INSTRUCTIONS FOR THE TASK: Every record should be written out exactly, with the pictures left out.

Dataset entries:
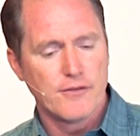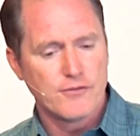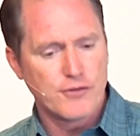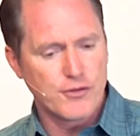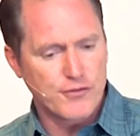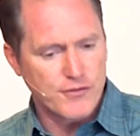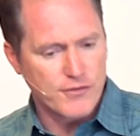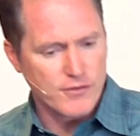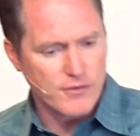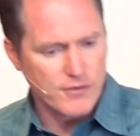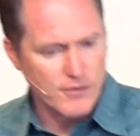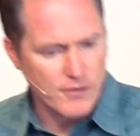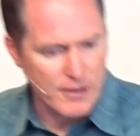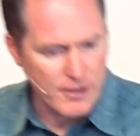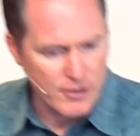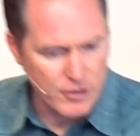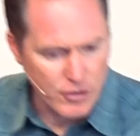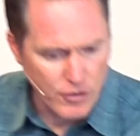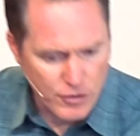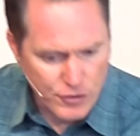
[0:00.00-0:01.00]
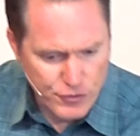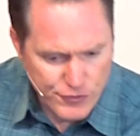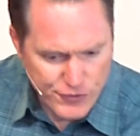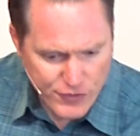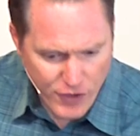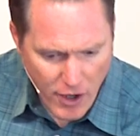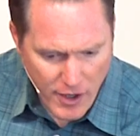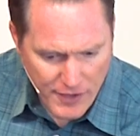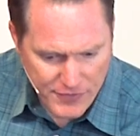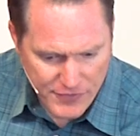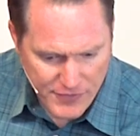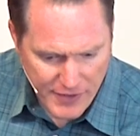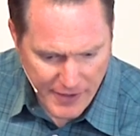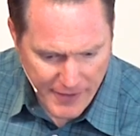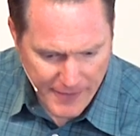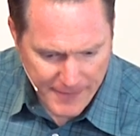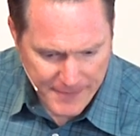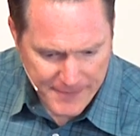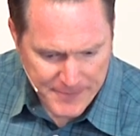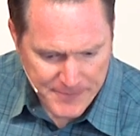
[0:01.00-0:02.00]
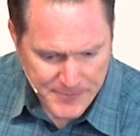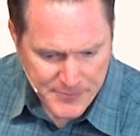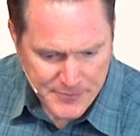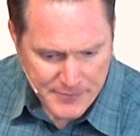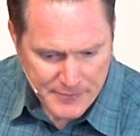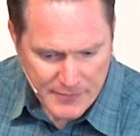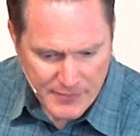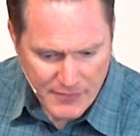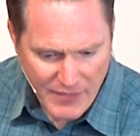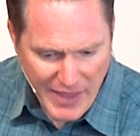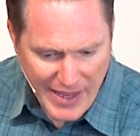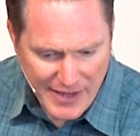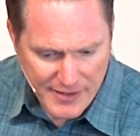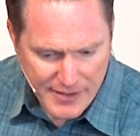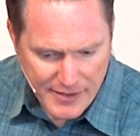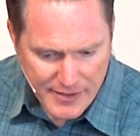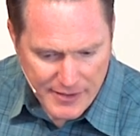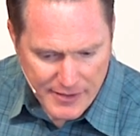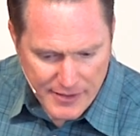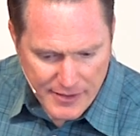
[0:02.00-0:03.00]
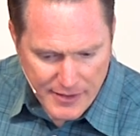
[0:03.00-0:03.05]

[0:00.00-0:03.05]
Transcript: Just, you saw it there, that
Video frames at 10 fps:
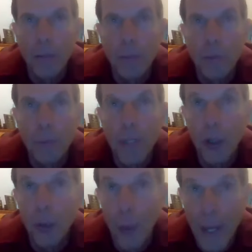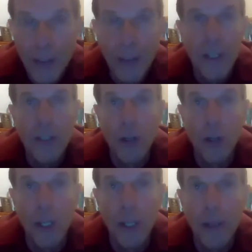speaking right to the
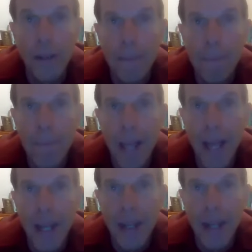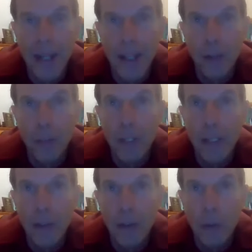attorney and
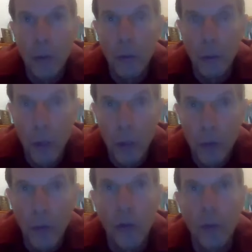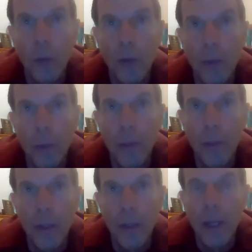speaking to a smaller firm where
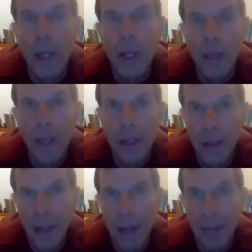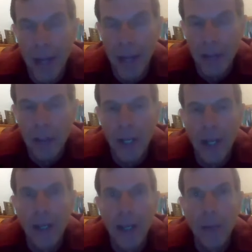they can have constant
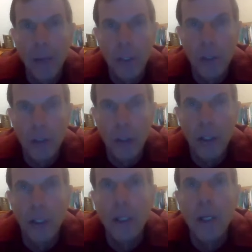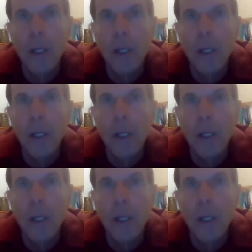contact with the attorney,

ANSWER SPACE:
[0:00.00-0:01.00]
[0:01.00-0:02.00]
[0:02.00-0:03.00]
[0:03.00-0:03.05]

[0:00.00-0:03.05]
Transcript: Just, you saw it there, that
Video frames at 10 fps:
speaking right to the
attorney and
speaking to a smaller firm where
they can have constant
contact with the attorney,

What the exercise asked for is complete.